Mexican drug lord El Chapo says no sex and no sleep in jail have left him depressed
Joaquin Guzman says he is the victim of mental torture by prison guards.
Joaquin "El Chapo" Guzman has said that he is depressed after "psychological torture" by prison guards and a lack of conjugal visits. Guzman, the head of the feared Mexican Sinaloa drug cartel, has complained through aides of his prison conditions.
According to his lawyers and a doctor's report, he is suffering from hallucinations and memory loss after a lack of sleep.
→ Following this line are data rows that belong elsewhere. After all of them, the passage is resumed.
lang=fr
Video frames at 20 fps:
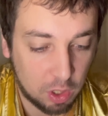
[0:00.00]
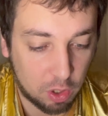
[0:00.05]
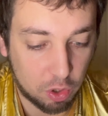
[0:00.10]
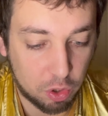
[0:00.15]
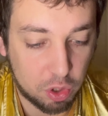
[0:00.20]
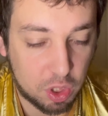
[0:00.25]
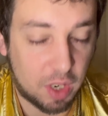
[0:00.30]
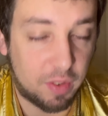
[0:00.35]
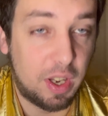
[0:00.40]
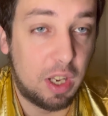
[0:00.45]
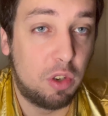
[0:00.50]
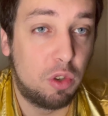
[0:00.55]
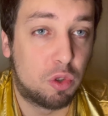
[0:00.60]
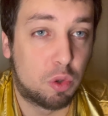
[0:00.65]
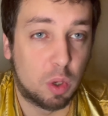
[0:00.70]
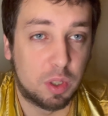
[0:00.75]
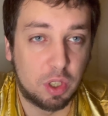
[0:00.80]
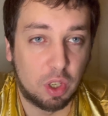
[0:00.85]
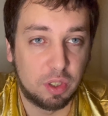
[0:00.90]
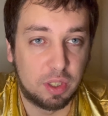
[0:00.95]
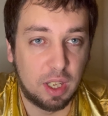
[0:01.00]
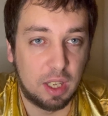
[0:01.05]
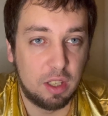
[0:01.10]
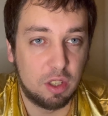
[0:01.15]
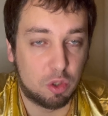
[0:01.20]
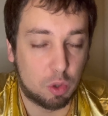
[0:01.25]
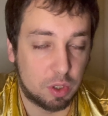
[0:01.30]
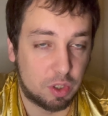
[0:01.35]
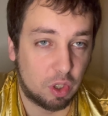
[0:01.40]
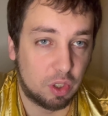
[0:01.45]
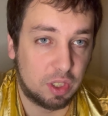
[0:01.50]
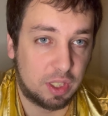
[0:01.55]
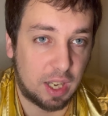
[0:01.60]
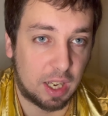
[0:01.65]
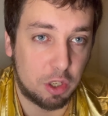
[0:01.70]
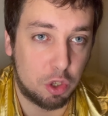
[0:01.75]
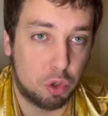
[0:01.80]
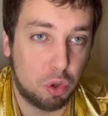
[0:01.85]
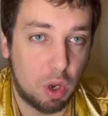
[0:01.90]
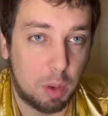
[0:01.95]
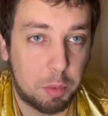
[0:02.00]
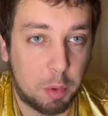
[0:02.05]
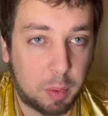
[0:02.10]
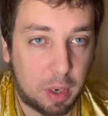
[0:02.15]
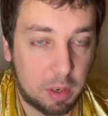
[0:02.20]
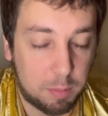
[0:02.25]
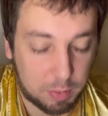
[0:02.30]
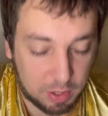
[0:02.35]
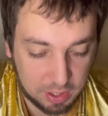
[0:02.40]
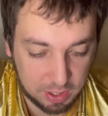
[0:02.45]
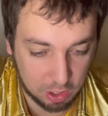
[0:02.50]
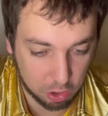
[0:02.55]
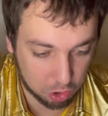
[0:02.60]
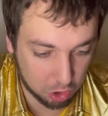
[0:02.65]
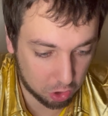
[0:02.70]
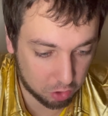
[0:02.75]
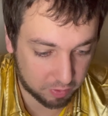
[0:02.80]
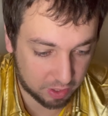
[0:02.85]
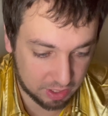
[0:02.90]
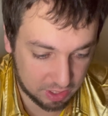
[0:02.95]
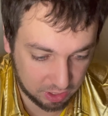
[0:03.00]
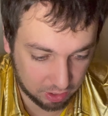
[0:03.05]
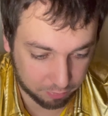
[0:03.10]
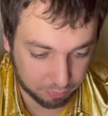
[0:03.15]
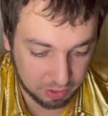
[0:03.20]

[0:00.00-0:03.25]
Euh, j'avais une soixantaine, 64 jeux à peu près de PlayStation, on va dire.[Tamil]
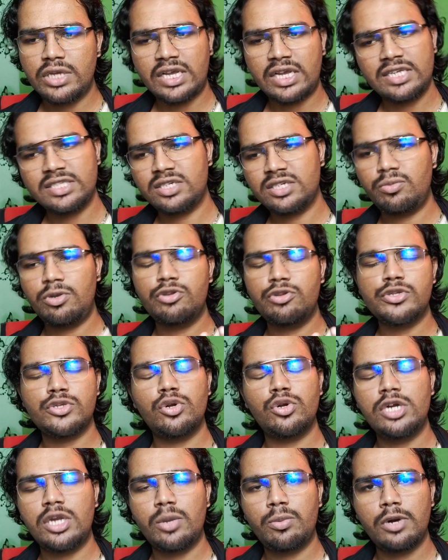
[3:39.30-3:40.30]
எக்கச்சக்கமாக வந்து
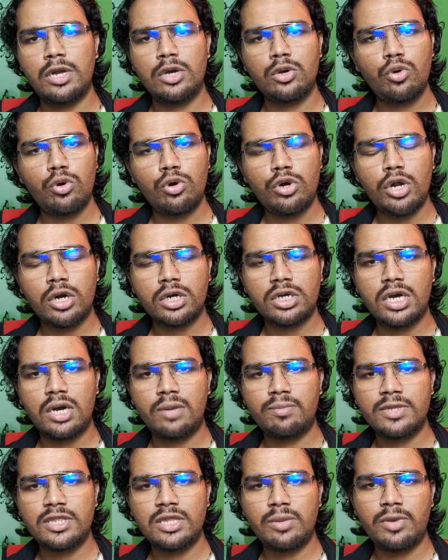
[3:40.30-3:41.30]
சொல்லிட்டே போகலாம் குரு டாட்
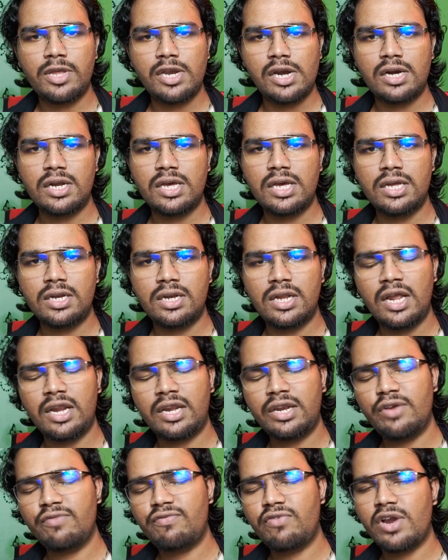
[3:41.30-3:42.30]
காம் இந்த மாதிரியான
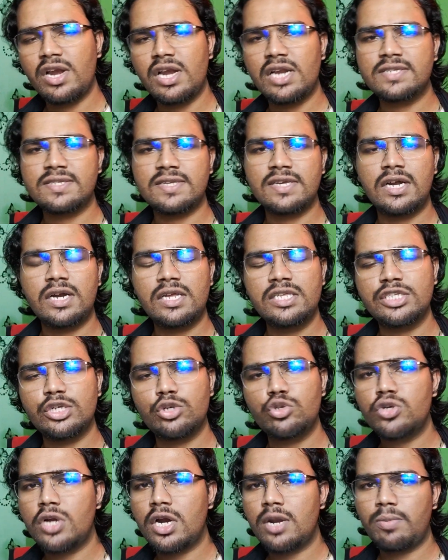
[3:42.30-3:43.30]
நிறைய ஃப்ரீலான்சிங்கான
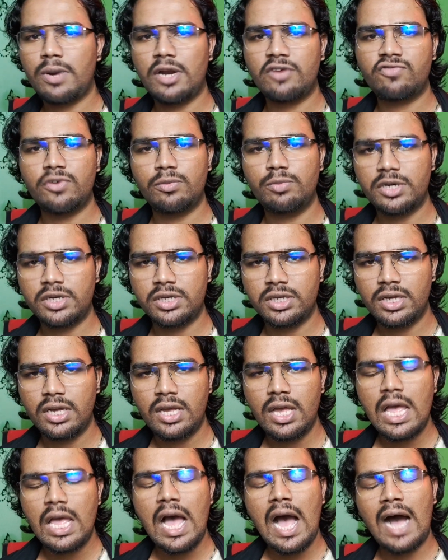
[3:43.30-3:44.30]
ஜெனூனான பிளாட்ஃபார்ம்
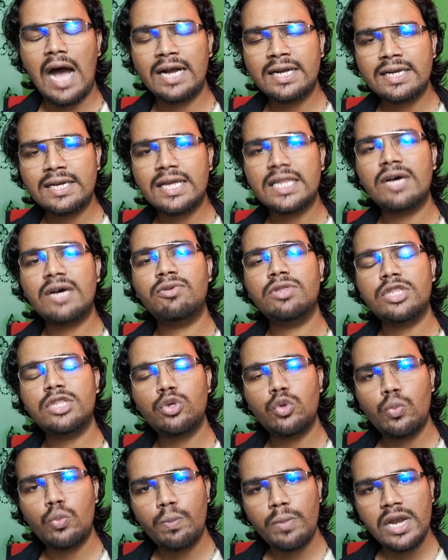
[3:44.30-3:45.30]
இருக்குது அங்கே தான் வந்து
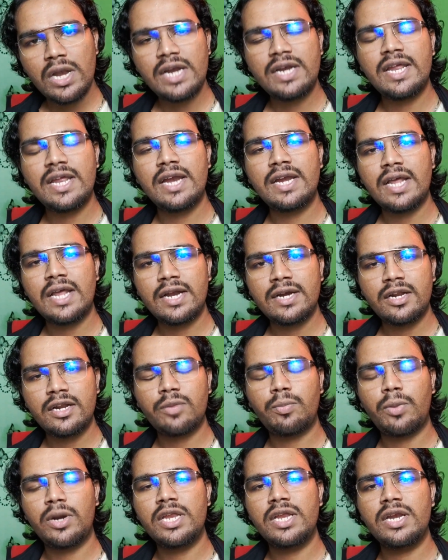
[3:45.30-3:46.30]
உண்மையிலே டேட்டா
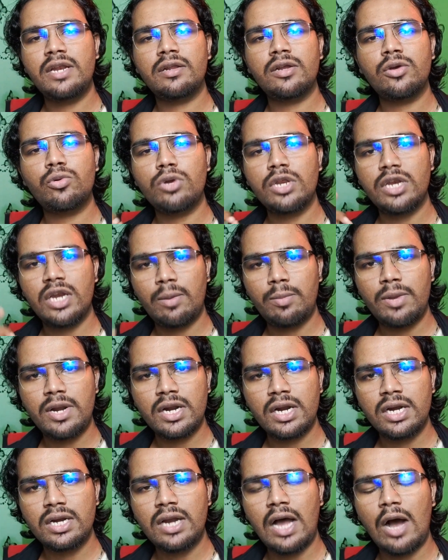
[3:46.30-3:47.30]
என்ட்ரி பண்ணிகிட்டு இருக்கக்கூடிய
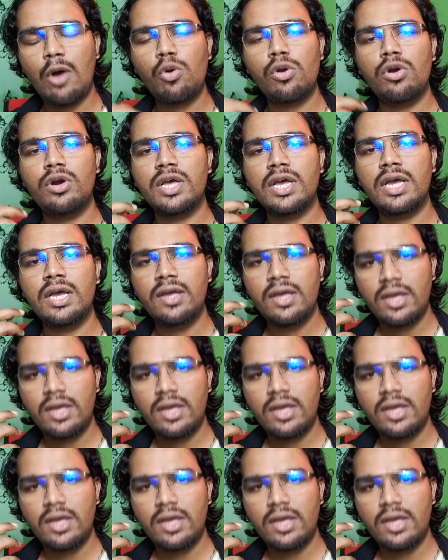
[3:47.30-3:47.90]
நபர்கள் அவங்களோட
Guzman escaped from two high-security prisons before being apprehended earlier in 2016.
His lawyer, José Refugio Rodríguez. said Guzman - also known as 'Shorty' because of his small stature - sent him "a desperate message" saying he "felt he was going to die".
And earlier this week the drug lord's wife, Emma Coronel, a former beauty queen, filed a complaint with the National Human Rights Commission that she fears Guzman might die or "go crazy" in months.
"He doesn't know when is day and when is night," said Rodríguez, who has filed several appeals to stop Guzman's imminent extradition to the US, according to the LA Times. "He lives in constant anguish."
Guzman is reportedly being kept in complete isolation from other prisoners with his conjugal visits restricted to two hours a week, down from four. He is also awoken by guards who wake him up every four hours to appear on camera for roll calls while his light is always left on.
"They do not let me sleep," he complained before adding in the doctors report released on Wednesday (26 (October) that "everything has become hell" and that "psychological torture" is being inflicted on him.
According to the newspaper, National Security Commissioner Renato Sales Heredia said that Guzman was not being tortured. "The truth is he has not been subjected to torture, of course, or any degrading or inhuman treatment," he said.
Once the world's most wanted drug dealer, Guzman was jailed for 20 years in 1993. He escaped from prison first in 2001, concealed in laundry, before being recaptured in February 2014.
Then, in July 2015, he slipped out through a specially built tunnel in his cell at the Altiplano prison near Mexico City.
He was recaptured on 8 January and faces extradition to Brooklyn, New York, where he is expected to face trial in a federal court, in connection with 12 murders and drug smuggling charges.